As someone who grew up in London, I’ve always been innately attracted to the club scene – particularly the fashion elements of it. Fashion’s bond with alt-club culture/the club kid has always remained steadfast, and this is shown through the revival of some exquisite illustrations by Tony Viramontesgo featuring ‘80s high profile designers and icons that frequented the scene (both in person and through their art) including Jean Paul Gaultier, Versace, Simon Le Bon, Roger Taylor, Leslie Winer and more, along with the Club To Catwalk exhibition that is running at the V&A until Feburary 2014.
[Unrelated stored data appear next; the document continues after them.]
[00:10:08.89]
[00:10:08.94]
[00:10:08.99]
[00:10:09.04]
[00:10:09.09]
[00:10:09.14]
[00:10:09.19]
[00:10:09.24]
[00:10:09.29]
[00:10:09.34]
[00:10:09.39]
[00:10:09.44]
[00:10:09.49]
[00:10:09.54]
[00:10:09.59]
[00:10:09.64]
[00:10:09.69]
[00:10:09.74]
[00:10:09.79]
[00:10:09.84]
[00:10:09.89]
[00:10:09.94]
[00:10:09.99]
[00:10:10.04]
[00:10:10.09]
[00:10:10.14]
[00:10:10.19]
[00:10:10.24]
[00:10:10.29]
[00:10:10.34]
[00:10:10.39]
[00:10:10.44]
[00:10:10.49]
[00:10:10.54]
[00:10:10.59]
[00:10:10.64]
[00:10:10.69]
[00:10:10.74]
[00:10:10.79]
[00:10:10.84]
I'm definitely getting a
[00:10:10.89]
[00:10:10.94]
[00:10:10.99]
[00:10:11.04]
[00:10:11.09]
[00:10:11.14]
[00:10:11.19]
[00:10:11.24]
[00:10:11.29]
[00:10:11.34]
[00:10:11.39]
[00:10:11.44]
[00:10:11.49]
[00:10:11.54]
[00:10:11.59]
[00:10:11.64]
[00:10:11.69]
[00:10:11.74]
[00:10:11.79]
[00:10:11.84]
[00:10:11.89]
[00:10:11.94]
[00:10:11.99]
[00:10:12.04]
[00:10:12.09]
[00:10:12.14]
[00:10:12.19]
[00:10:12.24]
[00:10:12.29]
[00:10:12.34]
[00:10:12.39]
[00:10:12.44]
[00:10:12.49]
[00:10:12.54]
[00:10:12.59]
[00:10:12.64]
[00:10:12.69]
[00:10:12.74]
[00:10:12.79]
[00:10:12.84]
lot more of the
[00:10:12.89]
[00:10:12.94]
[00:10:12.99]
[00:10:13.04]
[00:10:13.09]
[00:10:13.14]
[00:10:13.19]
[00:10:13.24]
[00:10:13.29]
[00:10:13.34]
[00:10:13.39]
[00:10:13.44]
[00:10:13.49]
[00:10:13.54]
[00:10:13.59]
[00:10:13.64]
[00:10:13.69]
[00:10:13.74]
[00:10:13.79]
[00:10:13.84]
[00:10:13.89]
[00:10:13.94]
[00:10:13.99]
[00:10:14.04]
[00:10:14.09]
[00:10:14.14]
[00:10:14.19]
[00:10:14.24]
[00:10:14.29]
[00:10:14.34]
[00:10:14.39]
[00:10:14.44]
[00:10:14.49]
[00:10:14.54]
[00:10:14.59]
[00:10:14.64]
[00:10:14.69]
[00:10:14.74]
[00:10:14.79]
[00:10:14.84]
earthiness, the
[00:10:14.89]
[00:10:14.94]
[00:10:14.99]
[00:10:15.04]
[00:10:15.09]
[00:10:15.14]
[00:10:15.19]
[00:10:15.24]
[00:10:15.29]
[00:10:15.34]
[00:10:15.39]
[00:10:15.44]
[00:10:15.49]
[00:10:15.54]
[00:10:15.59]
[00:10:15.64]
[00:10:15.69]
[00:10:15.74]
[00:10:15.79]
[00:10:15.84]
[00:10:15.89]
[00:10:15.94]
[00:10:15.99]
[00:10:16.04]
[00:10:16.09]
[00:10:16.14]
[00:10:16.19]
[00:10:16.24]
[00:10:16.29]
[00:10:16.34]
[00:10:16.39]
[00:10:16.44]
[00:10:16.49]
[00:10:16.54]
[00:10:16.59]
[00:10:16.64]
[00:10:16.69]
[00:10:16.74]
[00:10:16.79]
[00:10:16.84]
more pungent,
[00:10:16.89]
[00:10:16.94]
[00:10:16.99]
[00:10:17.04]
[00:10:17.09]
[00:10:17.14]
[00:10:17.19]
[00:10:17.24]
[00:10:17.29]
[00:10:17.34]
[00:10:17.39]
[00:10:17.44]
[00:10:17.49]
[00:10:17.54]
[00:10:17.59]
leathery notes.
The exhibition highlights the upsurge in popularity of the ‘80s alt-club scene, and how it, by default, played a pivotal role in moulding and defining the trends in pop culture. What we essentially see today as street-style to catwalk it had the same and the inverse effect.
The decade highlighted various prominent names in the fashion industry such as Katharine Hamnett, Betty Jackson and John Galliano; names who are considered as pioneers in correlating the world of fashion and nightlife.
Style in the late 1980s had transformed into a relentless influential hype (which does make me kinda nostalgic for that era), mainly due to the presence of the world renowned fashion designers that dominated every dance club in the city. Apart from the designs of popular clothes designers, club goers were also becoming fond of parading new looks inspired by various music artists around the globe…and this essentially became a platform for couturiers to show off their club creations on the catwalks.
Of course, the mainstream music scene was also inversely affected by this – it is hard for us to even pinpoint a defined aesthetic since the year 2000 – essentially the 80s and 90s (and all of the decades before) shaped pop culture and all references seem to tie back to that (in pop music at least).
The Face (which someone desperately needs to bring back as a publication) pioneered the transcendence between fashion and music in print media and created a physically and historical sense of belonging for the two fields, and resulting in a mainstream trickle effect where clothing such as denims and blouses/shirts from M&S (the epitome of high street at the time) replicated the looks from the club scene.
How the club-kid fashion culture has evolved into a set of entrepreneurial tastemakers (Daniel Lismore, Jodie Harsh, Matthew Camp), and how global talent such a Amanda Lepore have set the bench mark for this is going to be the most exciting evolution to watch and experience.